How can Western Digital (NASDAQ:WDC) and Seagate Technology (NASDAQ:STX) work in the same industry with similar business models, yet reap dramatically different results in the same quarter?

Let's have a look at these two reports, side by side.

Close-up shot of a traditional hard drive with the top lid removed, exposing the magnetic platters.

Image source: Getty Images.

By the numbers

Seagate's sales fell 14% year over year in the first quarter of fiscal year 2020, landing at $2.58 billion. For Western Digital's first quarter of 2020, revenues fell 20% to $4.04 billion. Both of these top-line results were ahead of analyst expectations, as your average Wall Street firm had been looking for Seagate's revenues to stop near $2.58 billion and Western Digital's consensus estimates fell at $3.93 billion.

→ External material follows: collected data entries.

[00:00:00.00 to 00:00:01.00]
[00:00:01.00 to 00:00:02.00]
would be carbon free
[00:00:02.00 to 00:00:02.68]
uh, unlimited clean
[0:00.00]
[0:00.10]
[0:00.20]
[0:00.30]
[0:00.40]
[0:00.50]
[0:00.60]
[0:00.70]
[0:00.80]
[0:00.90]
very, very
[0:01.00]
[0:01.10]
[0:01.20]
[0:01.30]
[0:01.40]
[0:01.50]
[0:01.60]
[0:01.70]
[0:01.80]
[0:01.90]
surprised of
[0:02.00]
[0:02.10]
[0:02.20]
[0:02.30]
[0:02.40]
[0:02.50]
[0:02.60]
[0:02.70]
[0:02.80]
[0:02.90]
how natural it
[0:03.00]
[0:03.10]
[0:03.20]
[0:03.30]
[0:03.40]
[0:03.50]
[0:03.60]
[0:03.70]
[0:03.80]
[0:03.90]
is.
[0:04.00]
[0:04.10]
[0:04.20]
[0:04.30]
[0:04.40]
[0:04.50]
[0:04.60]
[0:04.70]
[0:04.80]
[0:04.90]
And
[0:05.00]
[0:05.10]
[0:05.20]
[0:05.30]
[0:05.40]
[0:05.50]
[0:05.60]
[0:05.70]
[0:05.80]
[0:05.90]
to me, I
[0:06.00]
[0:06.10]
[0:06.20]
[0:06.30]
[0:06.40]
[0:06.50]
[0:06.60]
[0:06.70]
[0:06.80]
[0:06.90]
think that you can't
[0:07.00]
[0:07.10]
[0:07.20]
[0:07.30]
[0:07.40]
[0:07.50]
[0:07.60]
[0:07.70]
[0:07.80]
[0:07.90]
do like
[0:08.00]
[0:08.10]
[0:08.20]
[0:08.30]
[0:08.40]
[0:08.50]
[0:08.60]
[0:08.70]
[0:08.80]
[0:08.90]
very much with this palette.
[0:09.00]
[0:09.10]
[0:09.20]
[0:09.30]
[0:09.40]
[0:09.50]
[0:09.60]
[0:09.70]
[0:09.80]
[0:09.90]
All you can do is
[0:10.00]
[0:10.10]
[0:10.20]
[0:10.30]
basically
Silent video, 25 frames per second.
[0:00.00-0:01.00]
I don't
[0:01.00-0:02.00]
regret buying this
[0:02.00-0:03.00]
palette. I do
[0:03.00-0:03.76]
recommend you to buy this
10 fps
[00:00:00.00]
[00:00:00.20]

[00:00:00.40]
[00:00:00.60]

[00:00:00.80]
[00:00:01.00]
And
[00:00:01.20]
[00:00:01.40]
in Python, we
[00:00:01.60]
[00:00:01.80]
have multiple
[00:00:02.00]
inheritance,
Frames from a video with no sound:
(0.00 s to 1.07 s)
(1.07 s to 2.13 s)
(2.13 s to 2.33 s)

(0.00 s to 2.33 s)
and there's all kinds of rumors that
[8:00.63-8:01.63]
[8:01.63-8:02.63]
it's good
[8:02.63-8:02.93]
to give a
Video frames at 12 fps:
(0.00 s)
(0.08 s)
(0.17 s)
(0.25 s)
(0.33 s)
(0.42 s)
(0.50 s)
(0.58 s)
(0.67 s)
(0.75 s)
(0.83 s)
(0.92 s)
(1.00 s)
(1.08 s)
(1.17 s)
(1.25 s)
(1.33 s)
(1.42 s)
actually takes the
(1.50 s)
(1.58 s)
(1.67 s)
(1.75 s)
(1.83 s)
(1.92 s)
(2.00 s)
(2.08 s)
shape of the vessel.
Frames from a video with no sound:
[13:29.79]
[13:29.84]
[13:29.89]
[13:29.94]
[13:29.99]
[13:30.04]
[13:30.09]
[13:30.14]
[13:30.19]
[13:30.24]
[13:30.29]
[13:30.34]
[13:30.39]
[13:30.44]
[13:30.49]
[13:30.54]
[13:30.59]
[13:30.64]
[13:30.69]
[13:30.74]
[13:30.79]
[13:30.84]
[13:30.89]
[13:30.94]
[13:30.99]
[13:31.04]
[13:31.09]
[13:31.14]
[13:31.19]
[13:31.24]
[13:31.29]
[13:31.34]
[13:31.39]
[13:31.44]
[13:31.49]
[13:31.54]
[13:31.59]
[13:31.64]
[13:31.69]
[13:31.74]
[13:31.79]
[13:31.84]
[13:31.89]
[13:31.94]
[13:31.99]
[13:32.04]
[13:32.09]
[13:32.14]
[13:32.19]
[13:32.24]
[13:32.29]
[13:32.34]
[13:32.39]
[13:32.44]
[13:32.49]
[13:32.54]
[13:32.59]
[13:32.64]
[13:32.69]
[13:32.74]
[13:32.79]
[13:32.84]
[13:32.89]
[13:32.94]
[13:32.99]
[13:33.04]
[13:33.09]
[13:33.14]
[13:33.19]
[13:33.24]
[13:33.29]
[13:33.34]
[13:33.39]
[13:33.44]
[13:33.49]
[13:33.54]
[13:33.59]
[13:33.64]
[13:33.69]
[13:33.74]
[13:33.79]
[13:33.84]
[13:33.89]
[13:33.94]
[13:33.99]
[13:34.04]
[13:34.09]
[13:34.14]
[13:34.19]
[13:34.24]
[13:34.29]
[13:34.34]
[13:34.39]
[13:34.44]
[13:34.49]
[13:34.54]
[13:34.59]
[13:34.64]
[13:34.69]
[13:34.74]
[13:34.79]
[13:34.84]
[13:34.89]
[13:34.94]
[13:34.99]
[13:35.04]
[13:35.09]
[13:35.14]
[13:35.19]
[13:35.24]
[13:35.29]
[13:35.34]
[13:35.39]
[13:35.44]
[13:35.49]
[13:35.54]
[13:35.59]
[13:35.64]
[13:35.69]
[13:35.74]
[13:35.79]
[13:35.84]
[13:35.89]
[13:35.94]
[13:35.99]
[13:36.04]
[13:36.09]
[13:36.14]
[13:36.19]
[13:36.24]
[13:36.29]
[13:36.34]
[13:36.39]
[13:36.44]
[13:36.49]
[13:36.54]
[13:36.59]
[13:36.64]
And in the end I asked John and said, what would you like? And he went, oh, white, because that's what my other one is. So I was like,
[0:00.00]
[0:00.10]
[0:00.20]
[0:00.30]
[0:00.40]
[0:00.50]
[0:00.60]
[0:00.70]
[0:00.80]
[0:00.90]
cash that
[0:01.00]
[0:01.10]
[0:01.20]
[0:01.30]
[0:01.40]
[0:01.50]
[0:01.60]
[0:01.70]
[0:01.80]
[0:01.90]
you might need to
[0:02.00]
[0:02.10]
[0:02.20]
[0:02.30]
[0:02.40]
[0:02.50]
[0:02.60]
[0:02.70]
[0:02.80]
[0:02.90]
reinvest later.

The bottom-line story kind of rhymes with the revenue readings. Seagate's adjusted earnings fell 39% to $1.03 per share, ahead of the Street's estimates at $1.00 per share. Western Digital's earnings crashed 89% lower, landing at $0.34 per share. That's still a surprise since the analyst consensus had called for $0.30 per share.

Market reactions

Investors reacted very differently to these two reports. The day after Seagate's first-quarter report, share prices temporarily dipped as much as 5.9% lower but the stock closed within a few pennies of the previous day's closing price. Western Digital took a 17% hit at the closing bell.

The two stocks had largely followed each others' ups and downs over the 52 weeks leading up to this earnings bonanza. Therefore, the six-month and full-year differences in investor gains are roughly equal to the direct hits each company took from last week's earnings reports.

The source of Western Digital's pain, compared to Seagate, was twofold.

  • Longtime Western Digital CEO Steve Milligan announced his retirement in a separate press release. Milligan will stay on until the company's board of directors has found a suitable replacement, and then plans to stay on as an advisor until September of next year.
  • Guidance for the second quarter pointed to earnings of roughly $0.55 per share, far short of Wall Street's consensus estimate of $0.75 per share. Western Digital is taking on more business than usual in the low-margin market for mobile storage, and the second quarter's bottom line will also be limited by start-up costs for a new flash memory manufacturing facility.

By contrast, Seagate had no management changes to report and its next-quarter guidance was right in line with analyst expectations. Moreover, the company boosted its dividend payouts by a modest 3%. Smooth sailing, no reason to panic, regardless of what's going on in Western Digital's backyard.

What's next?

Fellow Fool Leo Sun sees a turnaround bubbling just under Western Digital's turbulent surface. The company is edging into a stable revenue trend that should translate into solid growth over the next few quarters. Steve Milligan's departure may be surprising, but it also looks like an orderly exit that should leave the company in capable hands after a relatively smooth handoff. And the flash memory segment that was a bottom-line drag in this quarter is shaping up to be a serious growth engine for 2020 and beyond -- an advantage that Seagate can't match.

Leo sees a buying opportunity in Western Digital's sharp sell-off, and I concur. The head start that Western Digital has over Seagate in flash-based storage is enough to keep me interested, and those turnaround signs really are crystal clear. Seagate isn't necessarily a bad buy right now, but Western Digital is a better one.